Non è facile parlare di fede in un mondo come l’attuale, in cui sembra che essa non esista più, o che sia una realtà dei tempi passati, priva di significato, dato che gli interessi degli uomini di oggi sono orientati per altre direzioni, apparentemente molto più utili e piacevoli, che riguardano la vita concreta nei suoi mille aspetti (la cultura, la produzione, il divertimento, la politica, il benessere),  mentre la fede appare come un ideale astratto che porta in un mondo dell’aldilà, lontano dal presente ed inesistente.  Perciò l’uomo emancipato, nelle sue facoltà razionali e nei suoi rapporti sociali, considera la fede con un’alienazione o addirittura un’involuzione verso uno stadio irrazionale e infantile, fatto d’illusione e di pie fantasie. La fede pertanto, secondo questa mentalità, non può andare d’accordo con la scienza, con la tecnica, con il progresso, non è degna dell’uomo moderno. 

Le cose non sembrano cambiare molto nell’ambito più elevato anche del pensiero contemporaneo, che si chiama pensiero debole, e del mondo della cultura. Per molti infatti la fede è una questione ormai priva di senso, che non costituisce neanche preoccupazione o oggetto di ricerca o di contestazione, perché per essi la fede è stata superata definitivamente.  Vi ricorderete la sentenza di Nietzsche, sulla morte di Dio, il grido che ha fatto Zarathustra:[1] Dio è morto e questo grido è inteso come la descrizione appropriata della nostra odierna situazione sociale ed intellettuale: Dio non interessa più, perché l’uomo è autosufficiente, può gestire da solo le cose del mondo, può programmare da solo la sua storia, il suo futuro. 

Che questo Dio sia morto, non lo si intende nel senso biologico e neppure che Dio non esista, ma perché non interessa in quanto tutto ciò che non è dimostrabile resta nell’ignoto, è caduto nell’indifferenza, nell’emarginazione.  Con la morte di Dio s’intende piuttosto che la fede in Dio non ha più incidenza nella vita di oggi e che gli enunciati della fede non toccano più i problemi e le esperienze reali degli uomini; essi non corrisponderebbero alle loro esigenze autentiche.

Questa separazione tra la fede e l’esperienza umana costituisce uno dei problemi più difficili per il cristianesimo di oggi, perciò si deve affrontare con coraggio e serietà.

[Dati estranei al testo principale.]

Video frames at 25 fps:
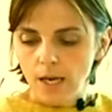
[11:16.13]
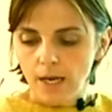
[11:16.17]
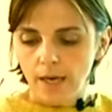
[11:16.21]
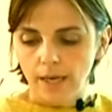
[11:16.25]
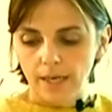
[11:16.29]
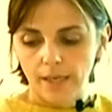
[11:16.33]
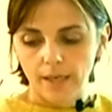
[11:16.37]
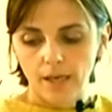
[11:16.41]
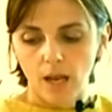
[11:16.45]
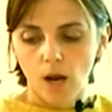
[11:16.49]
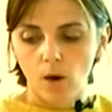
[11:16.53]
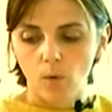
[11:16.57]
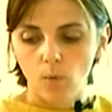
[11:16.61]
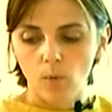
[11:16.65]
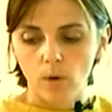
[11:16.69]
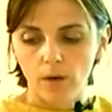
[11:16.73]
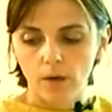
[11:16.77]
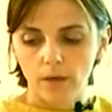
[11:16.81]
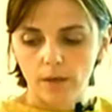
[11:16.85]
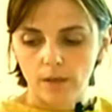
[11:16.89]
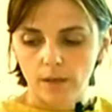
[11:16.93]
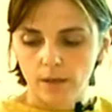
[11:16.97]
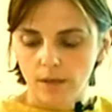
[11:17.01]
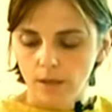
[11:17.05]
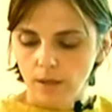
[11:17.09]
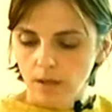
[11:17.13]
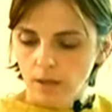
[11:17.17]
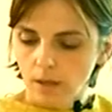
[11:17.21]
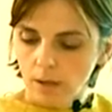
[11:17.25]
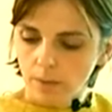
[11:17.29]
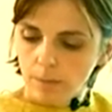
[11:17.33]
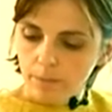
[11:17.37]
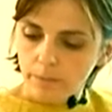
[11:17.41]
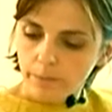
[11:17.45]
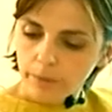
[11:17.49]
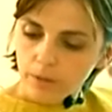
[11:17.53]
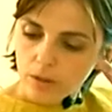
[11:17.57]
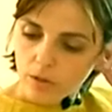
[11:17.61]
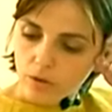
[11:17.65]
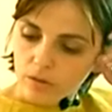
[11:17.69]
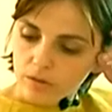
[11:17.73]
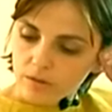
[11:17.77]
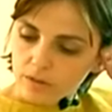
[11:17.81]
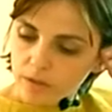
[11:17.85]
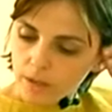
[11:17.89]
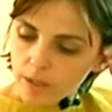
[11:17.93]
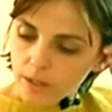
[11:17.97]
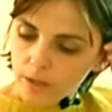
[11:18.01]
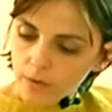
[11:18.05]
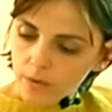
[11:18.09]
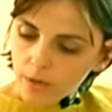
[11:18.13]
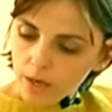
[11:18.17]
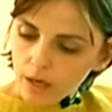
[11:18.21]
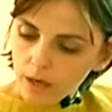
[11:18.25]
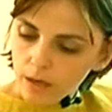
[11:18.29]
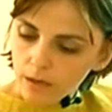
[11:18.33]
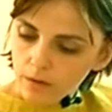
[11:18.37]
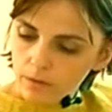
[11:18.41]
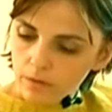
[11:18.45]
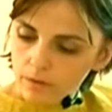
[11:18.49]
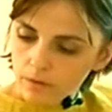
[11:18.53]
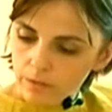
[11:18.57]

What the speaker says: In our pilot area,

Per superare questa crisi generale di fede ci si accosta all’uomo che vive nel mondo per suscitare un richiamo alla fede, ma spesse volte questo richiamo cade nel vuoto perché l’uomo continua cocciutamente ad andare avanti da solo e quindi questo stare vicino agli uomini per aiutarli a recuperare questo senso di Dio è inefficace, almeno nei suoi frutti.  Oppure addirittura può succedere che per stare vicini agli uomini di questo mondo, la fede perda la sua bellezza cristallina e diventi una fede offuscata, nebbiosa che non fa bene a nessuno, né a chi non crede perché è una fede insicura, né a chi crede, perché non cresce più. Oggi purtroppo anche da parte degli evangelizzatori della Chiesa, si assiste alla tendenza di annaffiare la fede cristiana facendo perdere ad essa quel sapore che rende salata la vita dell’uomo (e per salata si intende impegnativa, forte, autentica, sincera) perché costa troppo. 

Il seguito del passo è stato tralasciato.